Stem Cell Research Training 2010

The Program for the Advancement of Biomedical Sciences Education in Latin America (PABSELA) is an innovative educational program of Fundación Crimson aiming to create training opportunities for graduate students in Latin America and promote professional exchanges in the biomedical sciences field. The program started in 2006 as a collaboration with Partners Harvard Medical International and is now independently run by Fundacion Crimson. The program aims to enhance training capabilities of Harvard University graduate students and host university faculty in stem cell biology and other novel areas of the biomedical sciences, train Latin American young investigators in leading-edge biomedical techniques, and advance the ties between Harvard University and Latin American universities. The long-term goal of PABSELA is to contribute to the development of the Latin American biomedical community by providing unique educational and research opportunities for scientists, medical doctors and graduate students.

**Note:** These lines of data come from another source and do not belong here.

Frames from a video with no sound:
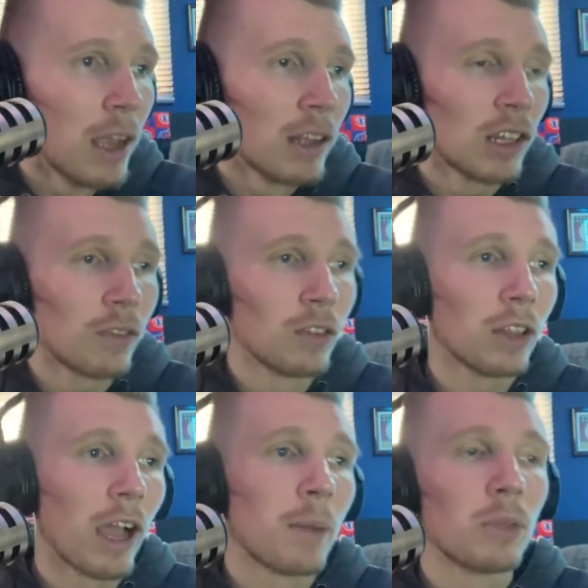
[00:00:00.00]
Stephanie
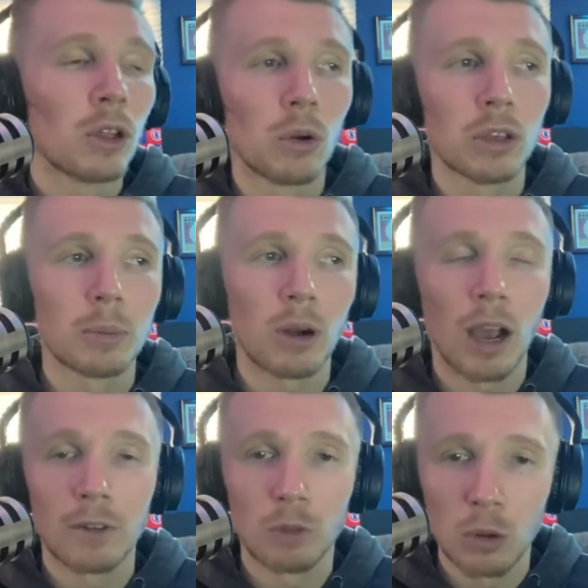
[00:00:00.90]
Lab, the goalkeeper
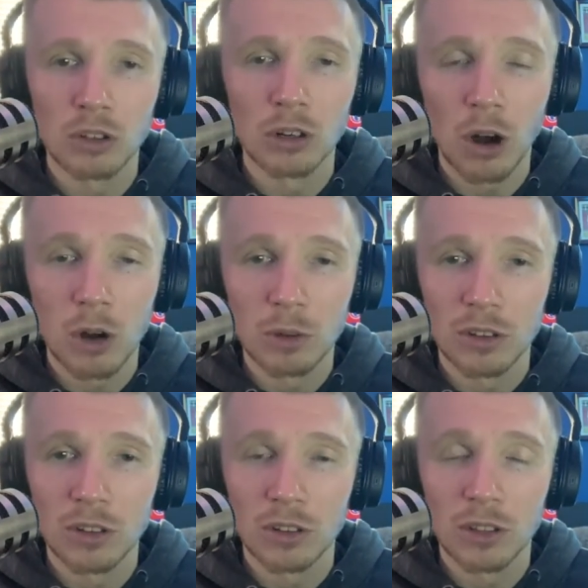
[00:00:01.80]
out of Rosengard, which
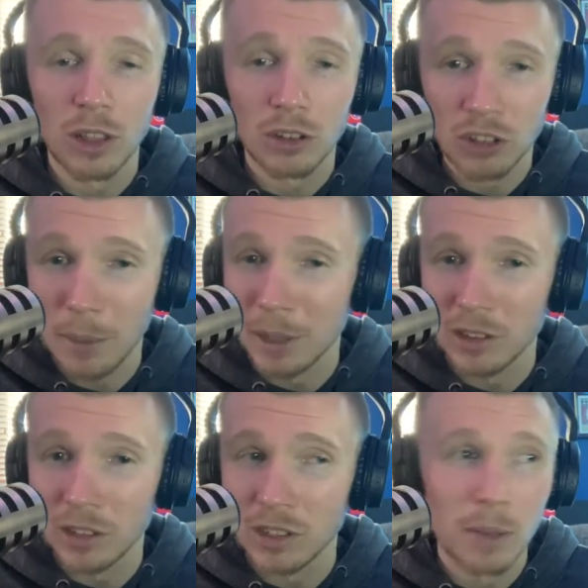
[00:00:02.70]
is the Champions
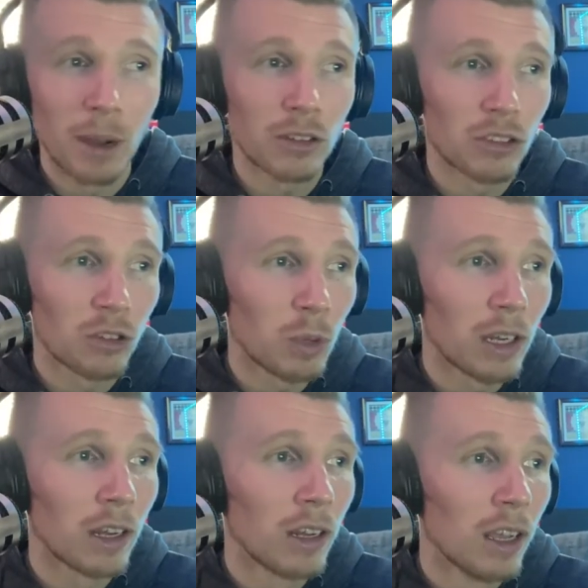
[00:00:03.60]
League team out of
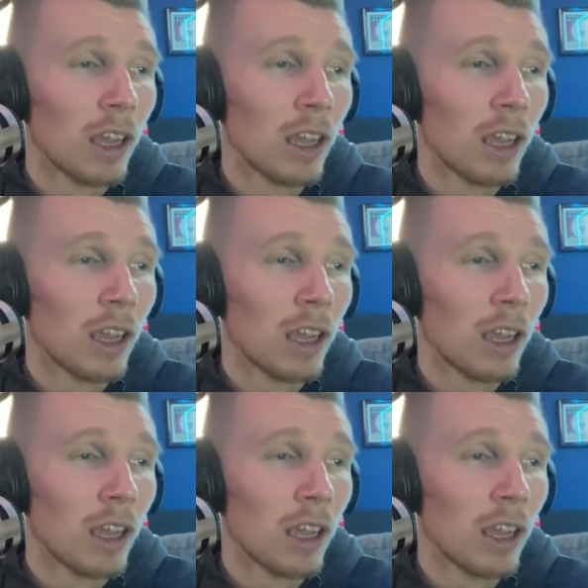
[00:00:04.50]
Sweden.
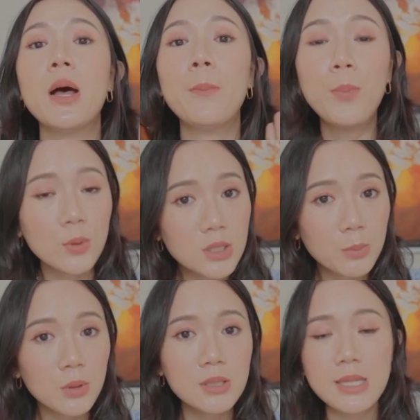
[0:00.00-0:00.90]
a
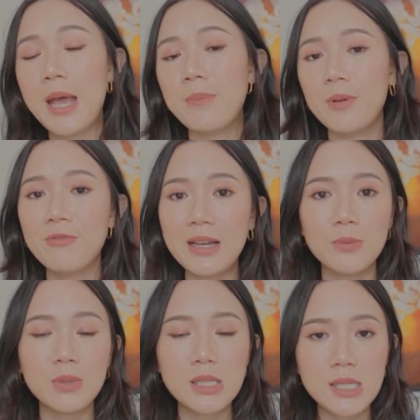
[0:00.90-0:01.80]
potable type of
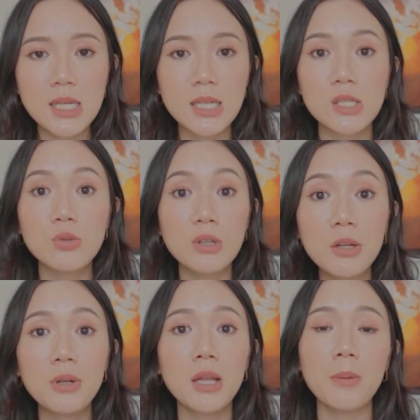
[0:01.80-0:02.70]
vitamin C, it's
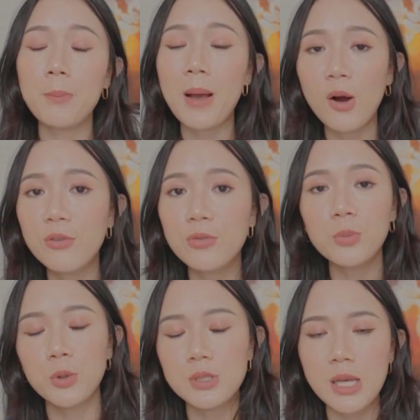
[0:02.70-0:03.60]
really, really a powerful,
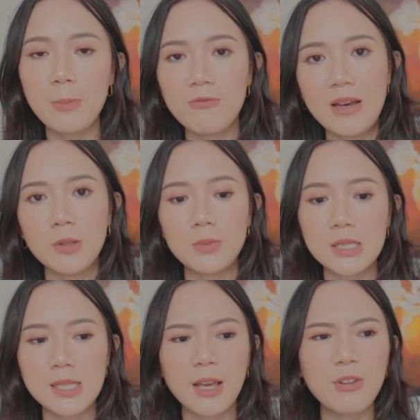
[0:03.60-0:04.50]
pure type of vitamin
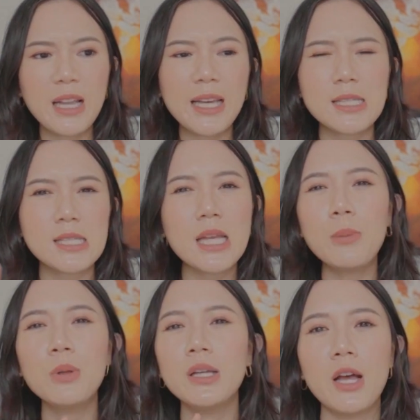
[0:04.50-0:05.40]
C. I feel like it's
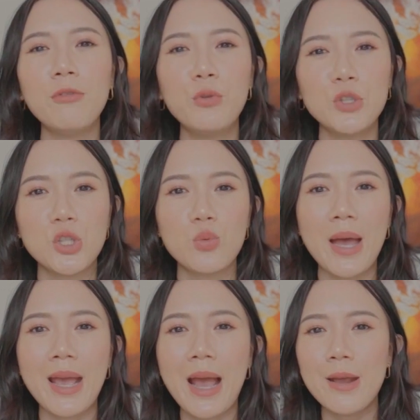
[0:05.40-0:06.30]
stable enough, which is
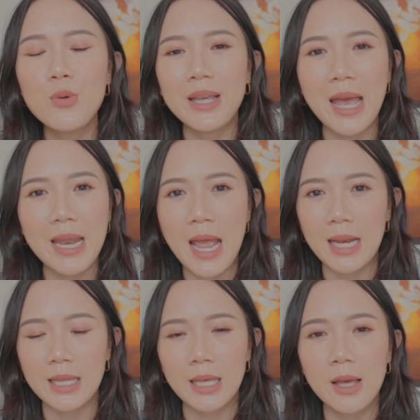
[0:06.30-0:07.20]
why I don't get
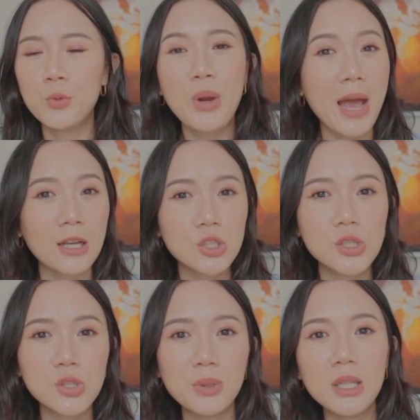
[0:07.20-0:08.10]
any
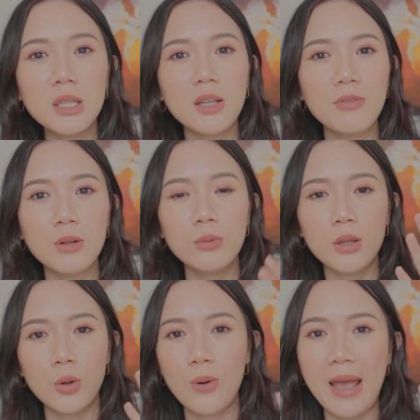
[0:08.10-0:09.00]
reactions to it, even
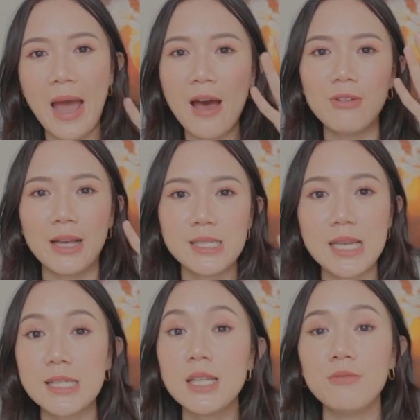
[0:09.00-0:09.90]
though I have like a
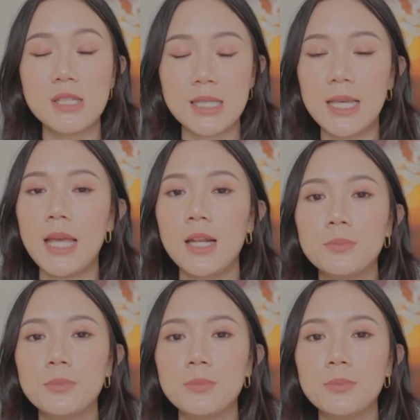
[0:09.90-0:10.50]
sensitive skin.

PABSELA was designed after surveying the scientific communities of Latin America and the United States. Latin American researchers expressed their interest in increasing collaborative efforts with their US counterparts as a means to advance in emerging areas of biomedical sciences. The results of the survey showed that stem cell biology and its implications for curing diseases, tissue engineering, proteomics and bioinformatics are areas that need immediate attention. On the other hand, US researchers believe that a closer collaboration with Latin American investigators is a way to achieve common goals while exchanging technologies and human capital. Remarkably, more that 85% of the US surveyed researchers showed interest in starting collaborations and exchanging students and postdoctoral fellows with Latin American laboratories.


"The experience indicates that when direct contact with researchers of developed countries exists, it has an exponential effect: By sharing knowledge and practices, some techniques can be maintained in the visited laboratories. More importantly, these contacts frequently result in future collaborations, material transfer agreements between laboratories, and postdoctoral training opportunities in the developed country, which in the end establish the basis for long-term collaborations on mutual interests."